[Stored data entries]
□ □ □ □ □

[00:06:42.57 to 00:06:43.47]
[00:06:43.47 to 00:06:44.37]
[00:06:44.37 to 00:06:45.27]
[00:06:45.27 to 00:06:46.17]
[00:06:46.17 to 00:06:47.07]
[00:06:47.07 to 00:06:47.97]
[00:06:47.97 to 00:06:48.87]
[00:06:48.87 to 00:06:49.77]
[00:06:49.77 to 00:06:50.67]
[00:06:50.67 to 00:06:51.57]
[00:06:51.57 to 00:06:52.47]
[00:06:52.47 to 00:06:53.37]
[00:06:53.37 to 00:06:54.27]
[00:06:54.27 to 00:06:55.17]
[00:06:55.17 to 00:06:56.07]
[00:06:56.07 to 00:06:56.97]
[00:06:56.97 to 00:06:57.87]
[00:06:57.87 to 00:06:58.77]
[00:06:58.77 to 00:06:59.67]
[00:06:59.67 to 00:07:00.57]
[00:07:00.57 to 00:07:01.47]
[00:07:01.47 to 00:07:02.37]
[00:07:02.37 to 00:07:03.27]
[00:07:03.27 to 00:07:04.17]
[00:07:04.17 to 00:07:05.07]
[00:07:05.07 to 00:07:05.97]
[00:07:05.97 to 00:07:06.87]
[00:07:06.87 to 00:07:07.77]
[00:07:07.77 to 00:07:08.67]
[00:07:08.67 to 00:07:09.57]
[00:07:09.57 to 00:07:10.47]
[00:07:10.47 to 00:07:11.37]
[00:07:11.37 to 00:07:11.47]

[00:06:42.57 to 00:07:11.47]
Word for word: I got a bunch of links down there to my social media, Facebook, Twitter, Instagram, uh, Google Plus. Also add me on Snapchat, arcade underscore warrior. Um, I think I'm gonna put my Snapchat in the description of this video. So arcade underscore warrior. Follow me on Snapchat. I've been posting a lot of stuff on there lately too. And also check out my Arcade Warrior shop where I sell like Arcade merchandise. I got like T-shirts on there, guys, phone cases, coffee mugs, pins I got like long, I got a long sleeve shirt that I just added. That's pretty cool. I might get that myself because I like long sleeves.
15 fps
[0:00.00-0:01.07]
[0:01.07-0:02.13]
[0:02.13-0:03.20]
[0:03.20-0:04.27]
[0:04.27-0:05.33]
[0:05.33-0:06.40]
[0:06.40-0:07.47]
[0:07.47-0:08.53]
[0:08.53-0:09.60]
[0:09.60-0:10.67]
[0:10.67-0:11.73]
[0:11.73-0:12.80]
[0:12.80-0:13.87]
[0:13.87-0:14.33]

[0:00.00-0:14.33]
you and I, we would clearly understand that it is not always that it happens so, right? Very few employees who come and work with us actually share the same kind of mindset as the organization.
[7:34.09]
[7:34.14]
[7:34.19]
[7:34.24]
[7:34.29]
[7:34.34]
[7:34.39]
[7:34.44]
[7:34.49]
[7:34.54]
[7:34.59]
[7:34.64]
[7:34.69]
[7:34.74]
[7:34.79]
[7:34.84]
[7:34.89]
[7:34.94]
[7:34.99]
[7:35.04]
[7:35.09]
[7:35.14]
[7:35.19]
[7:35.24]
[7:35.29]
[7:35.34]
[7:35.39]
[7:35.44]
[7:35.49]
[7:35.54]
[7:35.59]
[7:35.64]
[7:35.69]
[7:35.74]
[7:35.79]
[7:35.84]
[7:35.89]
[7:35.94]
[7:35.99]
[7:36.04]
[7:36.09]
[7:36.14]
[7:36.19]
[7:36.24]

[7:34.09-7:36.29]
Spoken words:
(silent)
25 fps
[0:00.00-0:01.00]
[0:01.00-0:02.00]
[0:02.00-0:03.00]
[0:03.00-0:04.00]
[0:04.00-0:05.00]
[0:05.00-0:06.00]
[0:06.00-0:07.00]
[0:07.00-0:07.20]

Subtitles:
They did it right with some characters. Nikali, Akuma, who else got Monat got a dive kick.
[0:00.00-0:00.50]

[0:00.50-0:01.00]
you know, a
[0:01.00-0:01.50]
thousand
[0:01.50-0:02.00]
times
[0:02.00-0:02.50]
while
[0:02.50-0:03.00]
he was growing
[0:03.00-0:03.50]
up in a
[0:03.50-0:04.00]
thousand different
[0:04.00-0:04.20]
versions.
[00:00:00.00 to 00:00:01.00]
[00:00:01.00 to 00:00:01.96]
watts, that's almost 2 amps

□ □ □ □ □

Each line above is to be repeated exactly.

-- Problem solution --
[00:06:42.57 to 00:06:43.47]
[00:06:43.47 to 00:06:44.37]
[00:06:44.37 to 00:06:45.27]
[00:06:45.27 to 00:06:46.17]
[00:06:46.17 to 00:06:47.07]
[00:06:47.07 to 00:06:47.97]
[00:06:47.97 to 00:06:48.87]
[00:06:48.87 to 00:06:49.77]
[00:06:49.77 to 00:06:50.67]
[00:06:50.67 to 00:06:51.57]
[00:06:51.57 to 00:06:52.47]
[00:06:52.47 to 00:06:53.37]
[00:06:53.37 to 00:06:54.27]
[00:06:54.27 to 00:06:55.17]
[00:06:55.17 to 00:06:56.07]
[00:06:56.07 to 00:06:56.97]
[00:06:56.97 to 00:06:57.87]
[00:06:57.87 to 00:06:58.77]
[00:06:58.77 to 00:06:59.67]
[00:06:59.67 to 00:07:00.57]
[00:07:00.57 to 00:07:01.47]
[00:07:01.47 to 00:07:02.37]
[00:07:02.37 to 00:07:03.27]
[00:07:03.27 to 00:07:04.17]
[00:07:04.17 to 00:07:05.07]
[00:07:05.07 to 00:07:05.97]
[00:07:05.97 to 00:07:06.87]
[00:07:06.87 to 00:07:07.77]
[00:07:07.77 to 00:07:08.67]
[00:07:08.67 to 00:07:09.57]
[00:07:09.57 to 00:07:10.47]
[00:07:10.47 to 00:07:11.37]
[00:07:11.37 to 00:07:11.47]

[00:06:42.57 to 00:07:11.47]
Word for word: I got a bunch of links down there to my social media, Facebook, Twitter, Instagram, uh, Google Plus. Also add me on Snapchat, arcade underscore warrior. Um, I think I'm gonna put my Snapchat in the description of this video. So arcade underscore warrior. Follow me on Snapchat. I've been posting a lot of stuff on there lately too. And also check out my Arcade Warrior shop where I sell like Arcade merchandise. I got like T-shirts on there, guys, phone cases, coffee mugs, pins I got like long, I got a long sleeve shirt that I just added. That's pretty cool. I might get that myself because I like long sleeves.
15 fps
[0:00.00-0:01.07]
[0:01.07-0:02.13]
[0:02.13-0:03.20]
[0:03.20-0:04.27]
[0:04.27-0:05.33]
[0:05.33-0:06.40]
[0:06.40-0:07.47]
[0:07.47-0:08.53]
[0:08.53-0:09.60]
[0:09.60-0:10.67]
[0:10.67-0:11.73]
[0:11.73-0:12.80]
[0:12.80-0:13.87]
[0:13.87-0:14.33]

[0:00.00-0:14.33]
you and I, we would clearly understand that it is not always that it happens so, right? Very few employees who come and work with us actually share the same kind of mindset as the organization.
[7:34.09]
[7:34.14]
[7:34.19]
[7:34.24]
[7:34.29]
[7:34.34]
[7:34.39]
[7:34.44]
[7:34.49]
[7:34.54]
[7:34.59]
[7:34.64]
[7:34.69]
[7:34.74]
[7:34.79]
[7:34.84]
[7:34.89]
[7:34.94]
[7:34.99]
[7:35.04]
[7:35.09]
[7:35.14]
[7:35.19]
[7:35.24]
[7:35.29]
[7:35.34]
[7:35.39]
[7:35.44]
[7:35.49]
[7:35.54]
[7:35.59]
[7:35.64]
[7:35.69]
[7:35.74]
[7:35.79]
[7:35.84]
[7:35.89]
[7:35.94]
[7:35.99]
[7:36.04]
[7:36.09]
[7:36.14]
[7:36.19]
[7:36.24]

[7:34.09-7:36.29]
Spoken words:
(silent)
25 fps
[0:00.00-0:01.00]
[0:01.00-0:02.00]
[0:02.00-0:03.00]
[0:03.00-0:04.00]
[0:04.00-0:05.00]
[0:05.00-0:06.00]
[0:06.00-0:07.00]
[0:07.00-0:07.20]

Subtitles:
They did it right with some characters. Nikali, Akuma, who else got Monat got a dive kick.
[0:00.00-0:00.50]

[0:00.50-0:01.00]
you know, a
[0:01.00-0:01.50]
thousand
[0:01.50-0:02.00]
times
[0:02.00-0:02.50]
while
[0:02.50-0:03.00]
he was growing
[0:03.00-0:03.50]
up in a
[0:03.50-0:04.00]
thousand different
[0:04.00-0:04.20]
versions.
[00:00:00.00 to 00:00:01.00]
[00:00:01.00 to 00:00:01.96]
watts, that's almost 2 amps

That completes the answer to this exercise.